Anche nel caso fattori-risultato nasceranno delle teorie che proporranno soluzioni diverse, perché così è nella natura della conoscenza.
Tutto questo significa che la spiegazione dei fatti non può mai essere univoca e accettata unanimemente? Questa sarebbe una generalizzazione smentita, come dicevamo, quotidianamente e per quasi ogni istante della nostra vita. Ovvero noi, per il modo in cui è congegnata la Natura, viviamo con molte più certezze di quante siano le insicurezze su quello che ci può capitare. Ma perché su quello che non è determinabile optiamo per certe teorie, scartandone altre? Facciamo delle scelte, è indubbio, che sono dettate a loro volta da fattori che neanche abbiamo sotto controllo: emotività, interessi, paure.
Spieghiamoci con un esempio attinente ai nostri studi.
È possibile che un cristiano accetti di abiurare la propria religione per abbracciarne un’altra (o nessuna)? Certo, nella nostra epoca avviene in alcuni casi. Ma visto che ciò accade solo per una sparuta minoranza, questo significa che la sua religione è migliore delle altre, ovvero più “vera”?
Ricordiamoci la frase “la maggior parte degli scienziati pensa che“ con la quale si giustificano tante conclusioni in varie materie. È una frase che non andrebbe usata perché vi sono diversi casi in cui gli “scienziati” si sono sbagliati, anche quando tutti sembravano concordare nelle loro conclusioni. Eppure viene spesso adoperata per far propendere la ragione verso le teorie conservatrici. Mentre invece quelle “complottistiche” portano a proprio sostegno addirittura l’opinione di un solo studioso. Ma la frase “la maggior parte ...” è magica perché fa leva sul bisogno di ognuno di essere accettato all’interno di una comunità, di far parte di quella “maggior parte”. Davanti a tale bisogno individuale non c’è più alcuna logica che tenga nonostante spesso i preconcetti sfidino l’evidenza.

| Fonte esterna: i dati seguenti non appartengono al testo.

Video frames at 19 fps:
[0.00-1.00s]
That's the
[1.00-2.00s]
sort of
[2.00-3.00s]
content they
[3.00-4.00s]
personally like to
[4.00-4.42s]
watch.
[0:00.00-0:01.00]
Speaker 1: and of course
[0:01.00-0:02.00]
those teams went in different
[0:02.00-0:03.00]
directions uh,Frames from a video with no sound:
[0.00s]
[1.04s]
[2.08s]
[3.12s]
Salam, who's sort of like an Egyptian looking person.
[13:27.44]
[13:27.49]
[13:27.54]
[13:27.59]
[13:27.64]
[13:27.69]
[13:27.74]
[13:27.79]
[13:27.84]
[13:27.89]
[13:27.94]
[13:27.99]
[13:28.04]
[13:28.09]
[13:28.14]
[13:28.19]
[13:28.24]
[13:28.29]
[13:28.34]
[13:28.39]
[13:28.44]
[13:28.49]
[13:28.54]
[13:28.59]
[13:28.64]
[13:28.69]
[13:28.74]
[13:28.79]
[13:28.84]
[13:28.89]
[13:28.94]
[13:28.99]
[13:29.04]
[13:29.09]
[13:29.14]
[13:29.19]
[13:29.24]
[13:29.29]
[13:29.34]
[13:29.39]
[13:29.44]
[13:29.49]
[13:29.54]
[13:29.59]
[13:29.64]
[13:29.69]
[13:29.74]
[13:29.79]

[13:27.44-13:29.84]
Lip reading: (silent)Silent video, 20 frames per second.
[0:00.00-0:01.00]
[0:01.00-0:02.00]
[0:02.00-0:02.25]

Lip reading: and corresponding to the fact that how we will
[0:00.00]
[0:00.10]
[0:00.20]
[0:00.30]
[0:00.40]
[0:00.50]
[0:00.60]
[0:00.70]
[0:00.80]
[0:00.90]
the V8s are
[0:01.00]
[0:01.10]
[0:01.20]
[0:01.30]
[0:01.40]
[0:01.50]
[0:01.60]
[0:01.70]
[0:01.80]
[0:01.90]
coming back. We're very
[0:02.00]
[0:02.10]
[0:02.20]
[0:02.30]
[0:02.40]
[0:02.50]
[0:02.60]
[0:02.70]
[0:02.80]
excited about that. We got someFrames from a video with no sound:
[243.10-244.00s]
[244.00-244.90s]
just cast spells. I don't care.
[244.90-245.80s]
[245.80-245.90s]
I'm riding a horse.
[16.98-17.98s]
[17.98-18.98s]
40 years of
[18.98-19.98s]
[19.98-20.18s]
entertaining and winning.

Quando vediamo nella nostra società che la gente viene indotta a credere in certe spiegazioni rispetto ad altre pensiamo che gran colpa di questa credulità sia dovuta a tutto il lavoro che le religioni hanno fatto per rendere la persona sottomessa alla fede. Una società in cui l’individuo è disposto ad accettare come unica spiegazione del dopo morte, la risurrezione del suo corpo e una nuova vita in un aldilà dove incontra la sua divinità, può far credere allo stesso individuo qualsiasi altra cosa per quanto aberrante e illogica. In pratica, quello che noi accettiamo come spiegazione non necessariamente corrisponde al vero, quanto piuttosto ad una convenienza personale basata su più elementi che vincolano il nostro pensiero fin da tempi remoti. Riconoscere i nostri lacci culturali è già un buon punto di partenza per andare incontro alla realtà e accettare spiegazioni alternative a quelle di comoda assimilazione, in quanto già radicate nella nostra educazione o nell’ambiente che ci circonda.